NB: Im Atelier bin ich noch mitten im Prozess. Die Ausstellung wird "Polympsest" heißen. Es geht eigentlich genau um die Themen, die Teile unseres Gesprächs sind. Dass sich in einem urbanen Raum, in dem ich lebe, hier in Berlin, ganz viele Schichten kulturell überlagern. Dann kommt jemand, reißt wieder etwas ab, zerstört es, macht es kaputt, aber es bleiben ein paar Spuren. Und dann kommt der nächste. So eine Stadtgesellschaft, die entsteht wie eine abgerissene Plakatwand am Bauzaun oder Stromkasten. Damit beschäftige ich mich malerisch.

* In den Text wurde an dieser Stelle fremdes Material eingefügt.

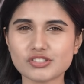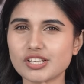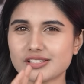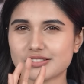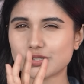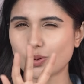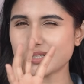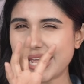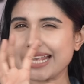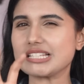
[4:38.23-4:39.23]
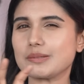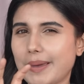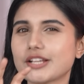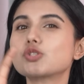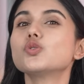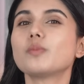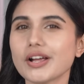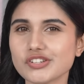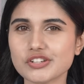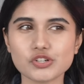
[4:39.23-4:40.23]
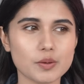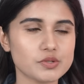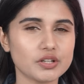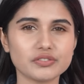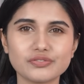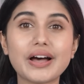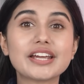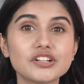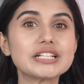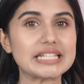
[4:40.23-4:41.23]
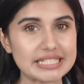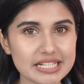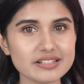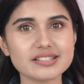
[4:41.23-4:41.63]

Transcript: just don't expect too much in terms of finer details,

Wir haben anfangs über die legendäre Aufbruchsstimmung der Nachwendezeit gesprochen. Aktuell beklagen viele in der Kulturszene die politische Polarisierung, das Schwinden der Freiräume und nicht zuletzt die drastischen Sparmaßnahmen. Wie ist aktuell die Stimmung unter den Kollegen? 

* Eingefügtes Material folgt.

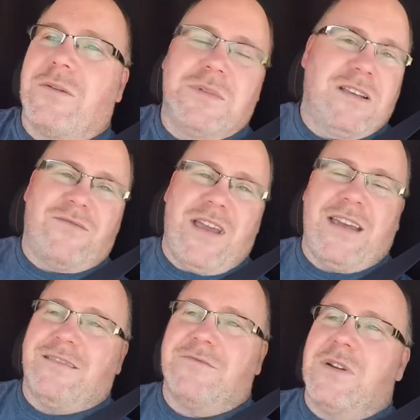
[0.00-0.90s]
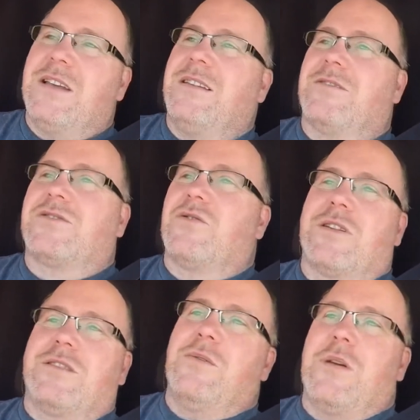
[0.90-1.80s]
with this van. We are
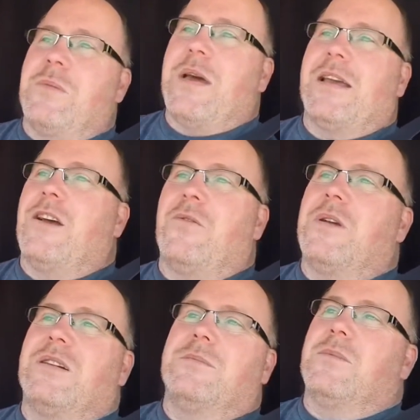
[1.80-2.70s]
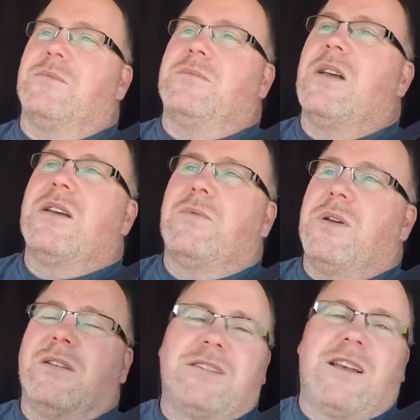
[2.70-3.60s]
strictly Winnebago. We
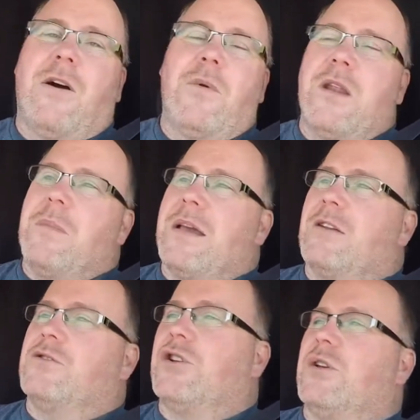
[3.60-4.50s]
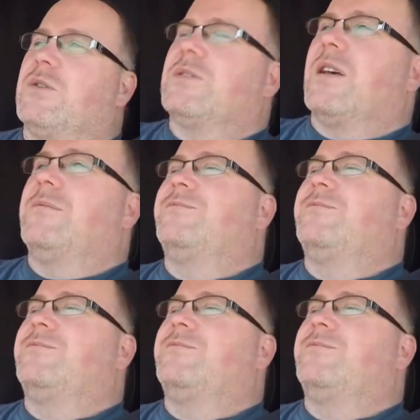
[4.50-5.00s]
only sell Winnebagos used. So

ES: Ich glaube, gerade jetzt sollten wir unser Allerbestes geben. Es gibt so viel Unsicherheit in der Welt. Vor Kurzem waren es die angedrohten Zollkriege, wo wir auch nicht wussten: Sind wir betroffen, sind wir nicht betroffen? Und das beschäftigt natürlich nicht nur uns, sondern auch unsere Künstler und unsere Kunden.

Sind auch Sie betroffen?

ES: Von den Kürzungen des Kulturetats sind wir nicht direkt betroffen, aber indirekt natürlich schon. All das ist ein ganz, ganz feines Gebilde – eine Welt, die nur als Gesamtheit funktionieren kann. Dazu gehören nicht nur Künstler und Künstlerinnen und die Sammlerinnen und Sammler, genauso wichtig sind die Institutionen und Projekträume, die Möglichkeiten Ateliers zu finden und hier zu arbeiten, die Stipendienprogramme und vieles mehr. Und klar ist: Jede Kürzung zerreißt einem das Herz. Aber genau deswegen scheint es mir wichtig, dass wir mit unserer Arbeit etwas dagegensetzen. Und ich habe das Gefühl, jetzt zum Gallery Weekend wird es fantastische Ausstellungen geben.

NB: Berlin lebt von der Kultur. Die Leute kommen ja nicht her, weil das Wetter so toll wäre oder die Sehenswürdigkeiten so spektakulär. Gerade junge Menschen, die auf der Suche sind, die etwas aus ihrem Leben machen wollen, überhaupt Leute mit Energie, fühlen sich von der Stadt angezogen, weil es hier eine extrem vielschichtige, reiche Kulturszene gibt. Und wenn man daran zuppelt und einkürzt, zerstört man sehr viel, was die Stadt und ihre Zukunft ausmacht. Es ist furchtbar, wenn die Projekträume keine Mittel mehr haben. Es ist sehr schwierig, wenn junge Künstlerinnen und Künstler kein Atelier mehr finden. Und es ist richtiger Mist für die Stadt, wenn Kulturräume dicht machen müssen und damit Orte der Begegnung verschwinden. Denn die brauchen wir als Gesellschaft dringender denn je.